=== Input data ===
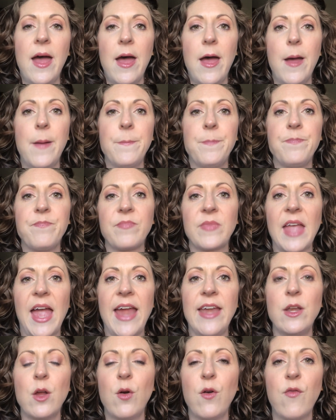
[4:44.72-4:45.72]

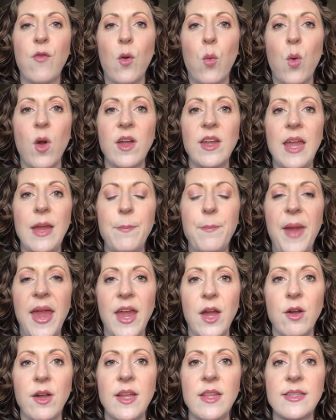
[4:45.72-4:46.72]
I know for working
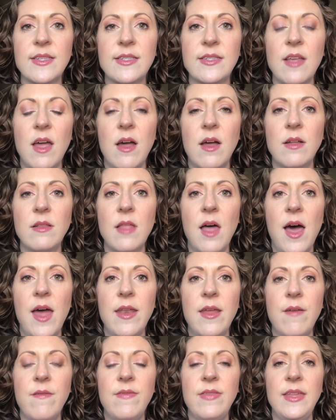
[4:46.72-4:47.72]
parents, a
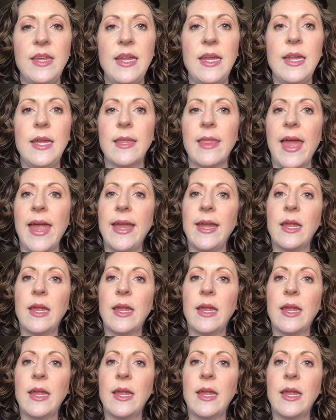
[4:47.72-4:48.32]
lot of the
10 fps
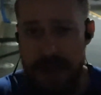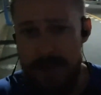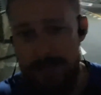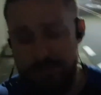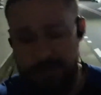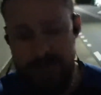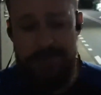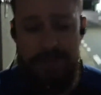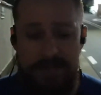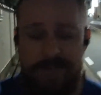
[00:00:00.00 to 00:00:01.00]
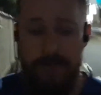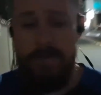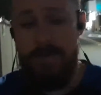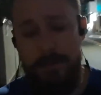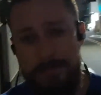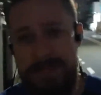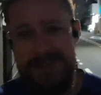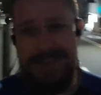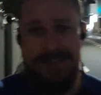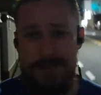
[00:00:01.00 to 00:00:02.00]
those are definitely affordable, but
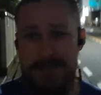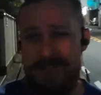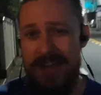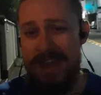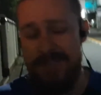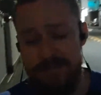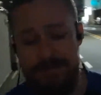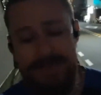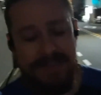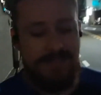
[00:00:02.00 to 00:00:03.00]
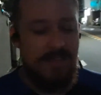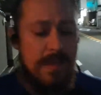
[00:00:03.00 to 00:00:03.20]
you're gonna be fighting for space.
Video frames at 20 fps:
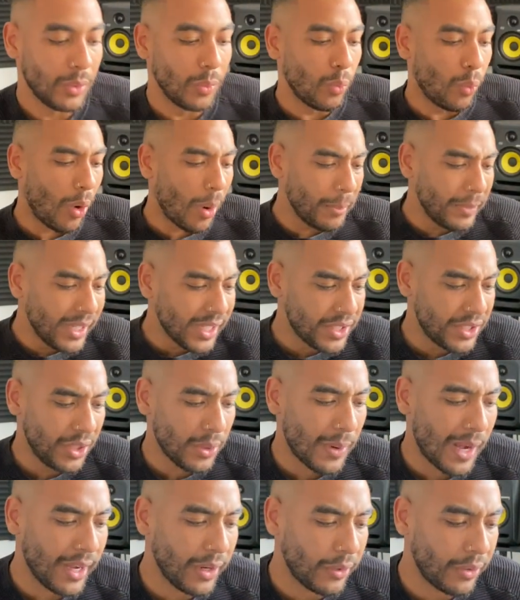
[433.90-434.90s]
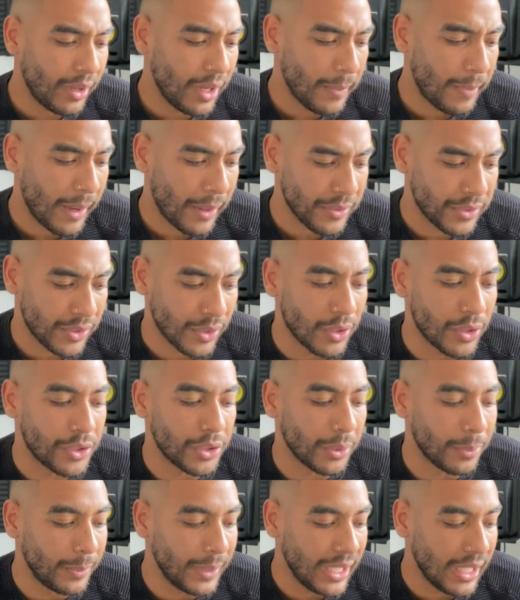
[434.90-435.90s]
What makes you angry about
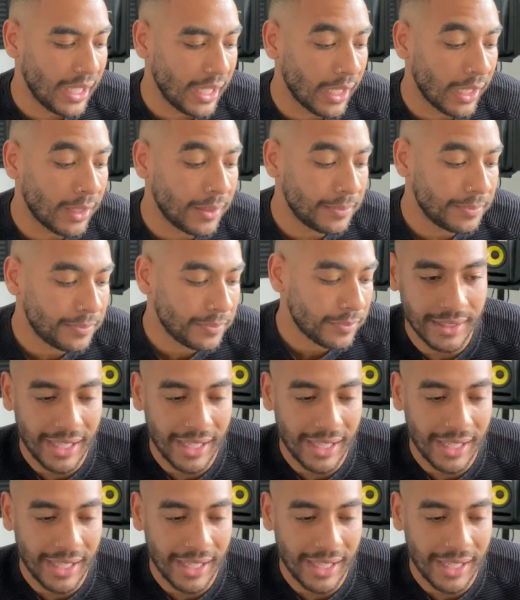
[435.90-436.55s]
social media?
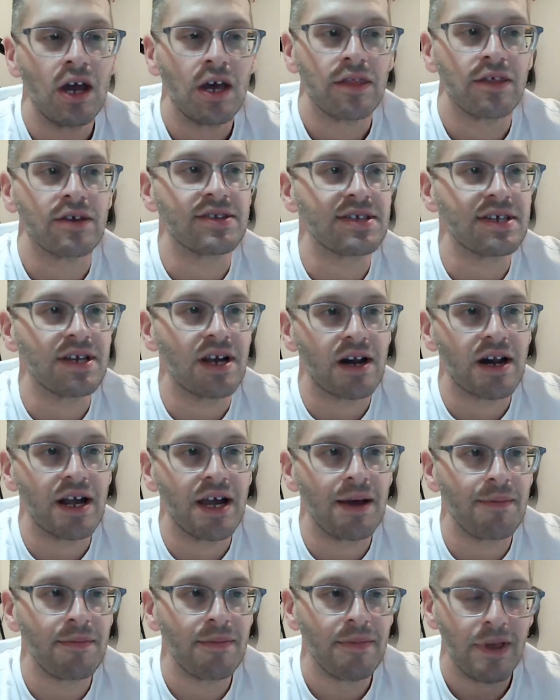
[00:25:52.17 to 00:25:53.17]
The
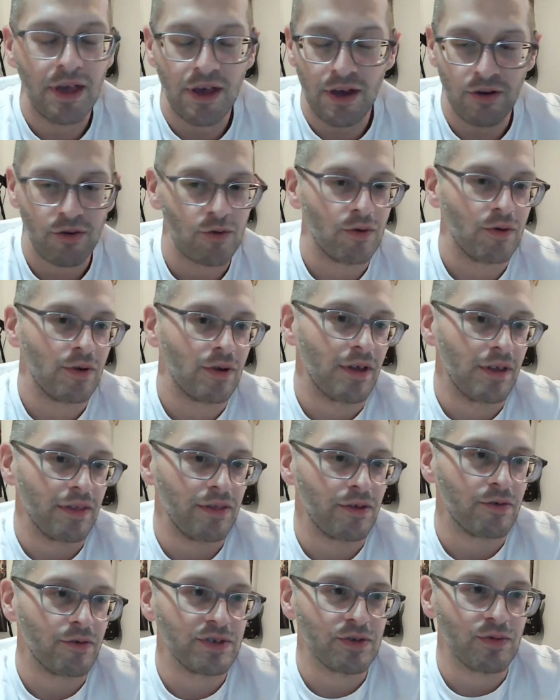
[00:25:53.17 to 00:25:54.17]
CRM,
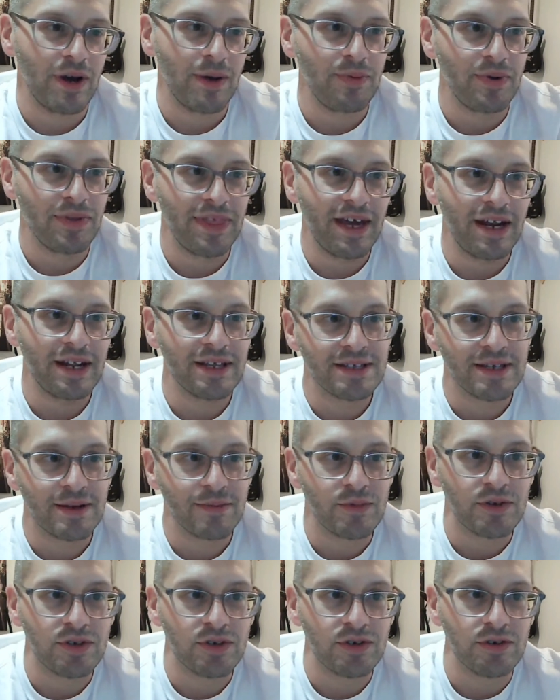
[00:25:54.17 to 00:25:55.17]
the reason why I put that as
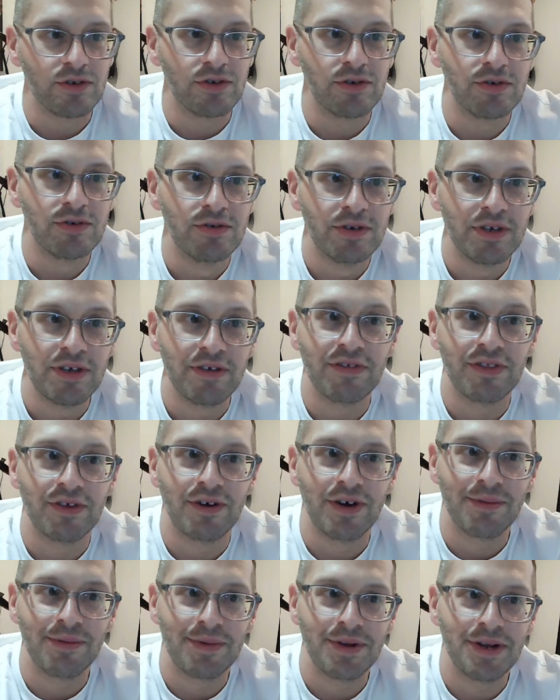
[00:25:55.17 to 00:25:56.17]
number two, even though
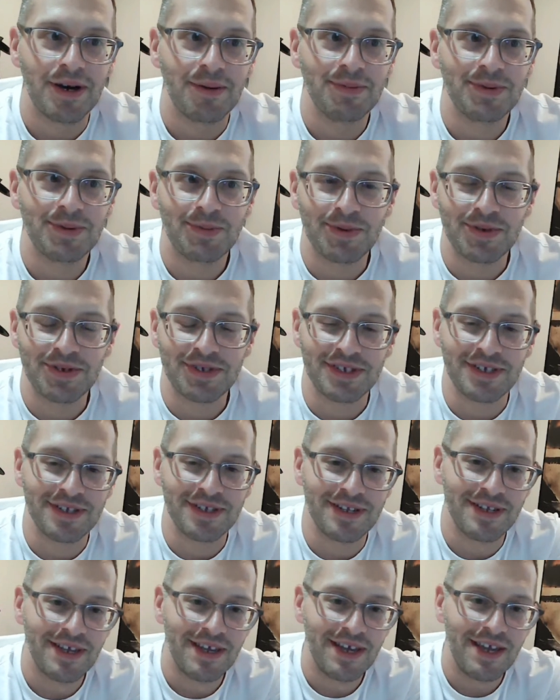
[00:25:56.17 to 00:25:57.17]
I'm an ops
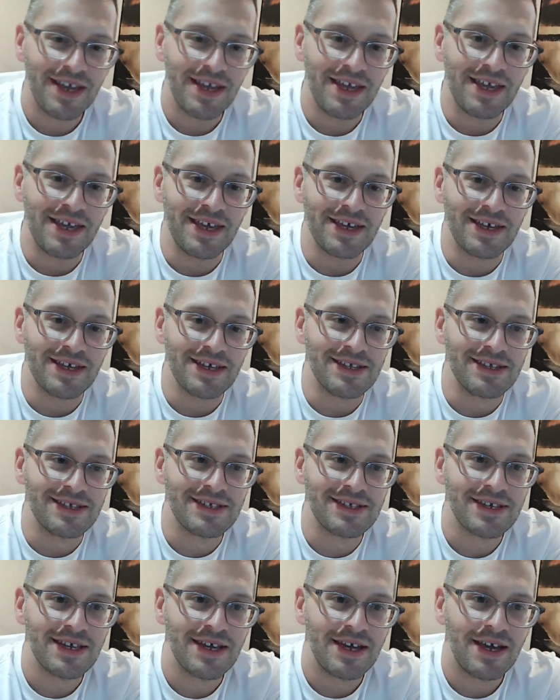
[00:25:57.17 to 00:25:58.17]
person,
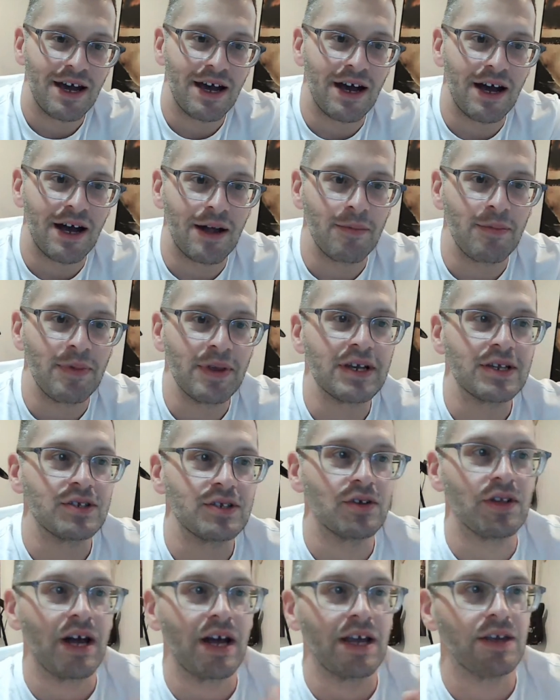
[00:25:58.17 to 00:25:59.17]
is because
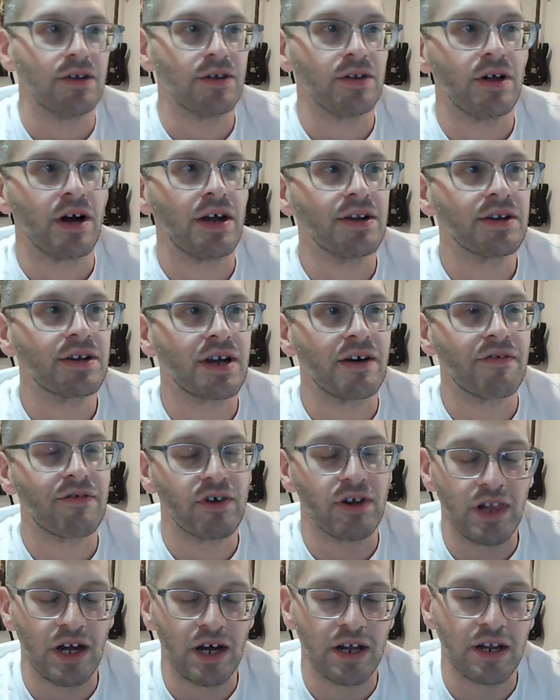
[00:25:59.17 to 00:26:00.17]
you'll uncover
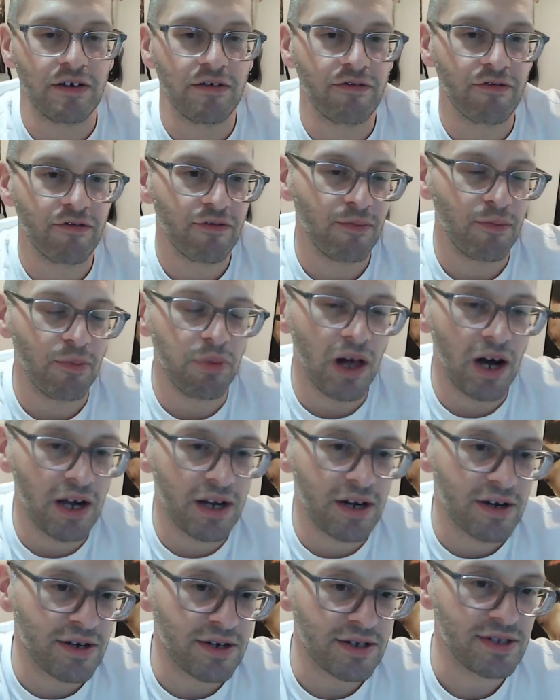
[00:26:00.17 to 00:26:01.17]
a lot of
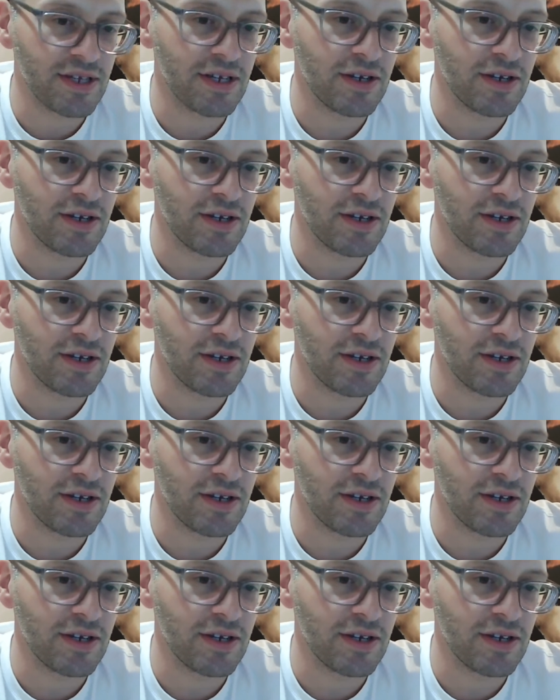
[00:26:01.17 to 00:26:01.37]
blockers that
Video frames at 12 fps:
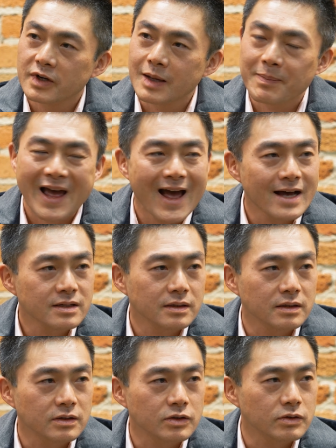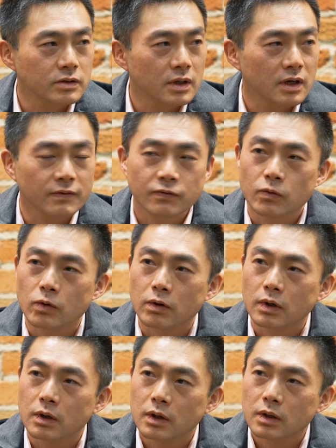capacity to do that
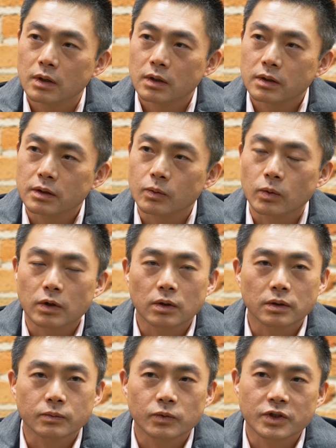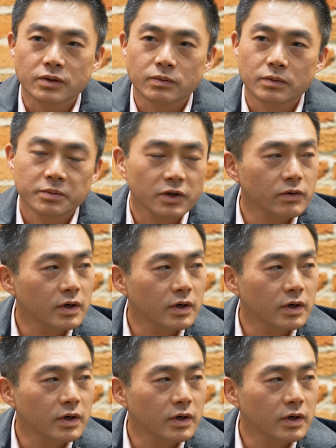for the world, which would be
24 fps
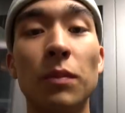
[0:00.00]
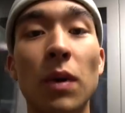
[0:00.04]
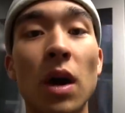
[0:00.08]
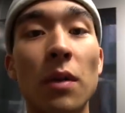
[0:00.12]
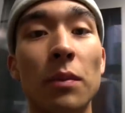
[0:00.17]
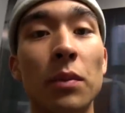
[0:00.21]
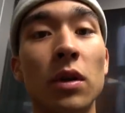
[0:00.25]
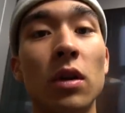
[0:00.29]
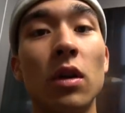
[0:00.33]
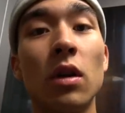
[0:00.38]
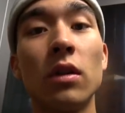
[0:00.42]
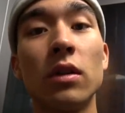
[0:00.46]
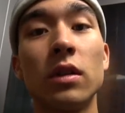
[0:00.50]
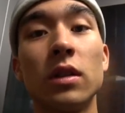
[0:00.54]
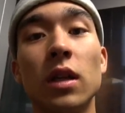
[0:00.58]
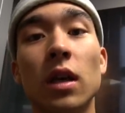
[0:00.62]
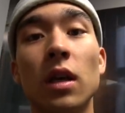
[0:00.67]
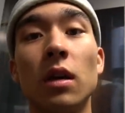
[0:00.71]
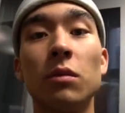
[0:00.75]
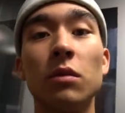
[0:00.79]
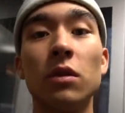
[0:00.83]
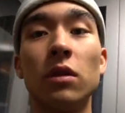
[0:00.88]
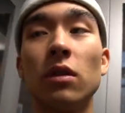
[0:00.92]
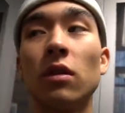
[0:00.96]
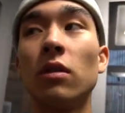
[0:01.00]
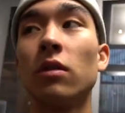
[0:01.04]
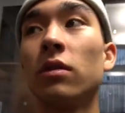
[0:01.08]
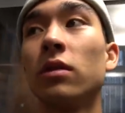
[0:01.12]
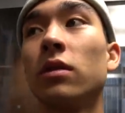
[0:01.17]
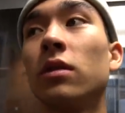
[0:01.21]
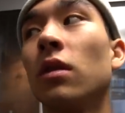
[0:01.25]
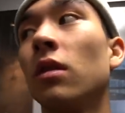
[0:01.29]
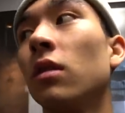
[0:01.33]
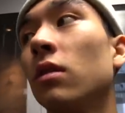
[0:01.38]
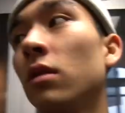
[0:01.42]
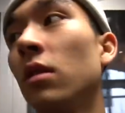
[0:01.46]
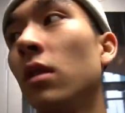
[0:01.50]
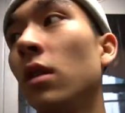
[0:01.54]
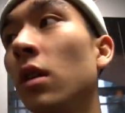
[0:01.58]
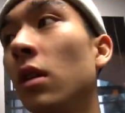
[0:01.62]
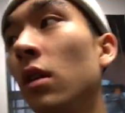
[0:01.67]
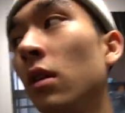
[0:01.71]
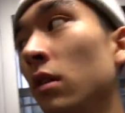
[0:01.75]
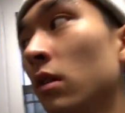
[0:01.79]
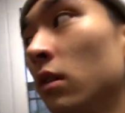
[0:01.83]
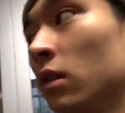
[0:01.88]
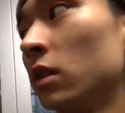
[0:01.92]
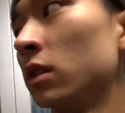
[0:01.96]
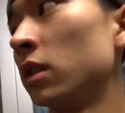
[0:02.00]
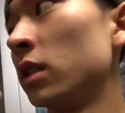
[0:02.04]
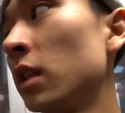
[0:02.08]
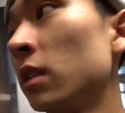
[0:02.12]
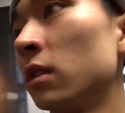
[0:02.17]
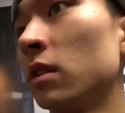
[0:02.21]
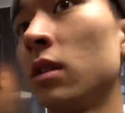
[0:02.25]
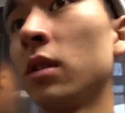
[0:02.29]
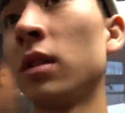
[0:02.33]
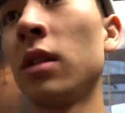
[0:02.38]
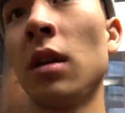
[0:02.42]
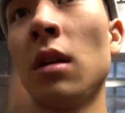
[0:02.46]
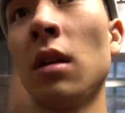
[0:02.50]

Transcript: Popping all the time, you know, so... Let's check this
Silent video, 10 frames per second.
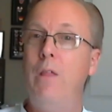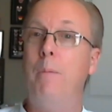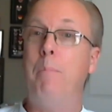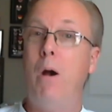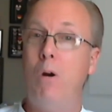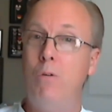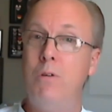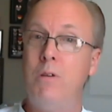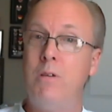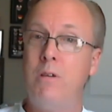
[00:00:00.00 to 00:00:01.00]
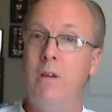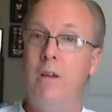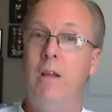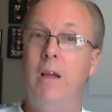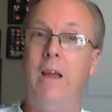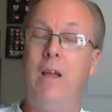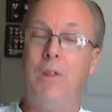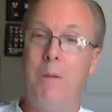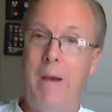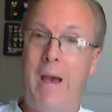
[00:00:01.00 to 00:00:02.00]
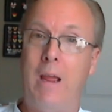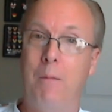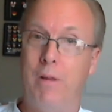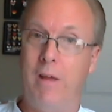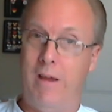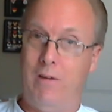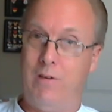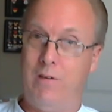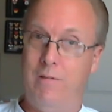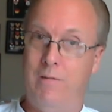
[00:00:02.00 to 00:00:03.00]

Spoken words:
the posts and get them back in place.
===
> **Task prompt**
Write the data out again exactly, but without its images.

> **Solved exercise**
[4:44.72-4:45.72]

[4:45.72-4:46.72]
I know for working
[4:46.72-4:47.72]
parents, a
[4:47.72-4:48.32]
lot of the
10 fps
[00:00:00.00 to 00:00:01.00]
[00:00:01.00 to 00:00:02.00]
those are definitely affordable, but
[00:00:02.00 to 00:00:03.00]
[00:00:03.00 to 00:00:03.20]
you're gonna be fighting for space.
Video frames at 20 fps:
[433.90-434.90s]
[434.90-435.90s]
What makes you angry about
[435.90-436.55s]
social media?
[00:25:52.17 to 00:25:53.17]
The
[00:25:53.17 to 00:25:54.17]
CRM,
[00:25:54.17 to 00:25:55.17]
the reason why I put that as
[00:25:55.17 to 00:25:56.17]
number two, even though
[00:25:56.17 to 00:25:57.17]
I'm an ops
[00:25:57.17 to 00:25:58.17]
person,
[00:25:58.17 to 00:25:59.17]
is because
[00:25:59.17 to 00:26:00.17]
you'll uncover
[00:26:00.17 to 00:26:01.17]
a lot of
[00:26:01.17 to 00:26:01.37]
blockers that
Video frames at 12 fps:
capacity to do that
for the world, which would be
24 fps
[0:00.00]
[0:00.04]
[0:00.08]
[0:00.12]
[0:00.17]
[0:00.21]
[0:00.25]
[0:00.29]
[0:00.33]
[0:00.38]
[0:00.42]
[0:00.46]
[0:00.50]
[0:00.54]
[0:00.58]
[0:00.62]
[0:00.67]
[0:00.71]
[0:00.75]
[0:00.79]
[0:00.83]
[0:00.88]
[0:00.92]
[0:00.96]
[0:01.00]
[0:01.04]
[0:01.08]
[0:01.12]
[0:01.17]
[0:01.21]
[0:01.25]
[0:01.29]
[0:01.33]
[0:01.38]
[0:01.42]
[0:01.46]
[0:01.50]
[0:01.54]
[0:01.58]
[0:01.62]
[0:01.67]
[0:01.71]
[0:01.75]
[0:01.79]
[0:01.83]
[0:01.88]
[0:01.92]
[0:01.96]
[0:02.00]
[0:02.04]
[0:02.08]
[0:02.12]
[0:02.17]
[0:02.21]
[0:02.25]
[0:02.29]
[0:02.33]
[0:02.38]
[0:02.42]
[0:02.46]
[0:02.50]

Transcript: Popping all the time, you know, so... Let's check this
Silent video, 10 frames per second.
[00:00:00.00 to 00:00:01.00]
[00:00:01.00 to 00:00:02.00]
[00:00:02.00 to 00:00:03.00]

Spoken words:
the posts and get them back in place.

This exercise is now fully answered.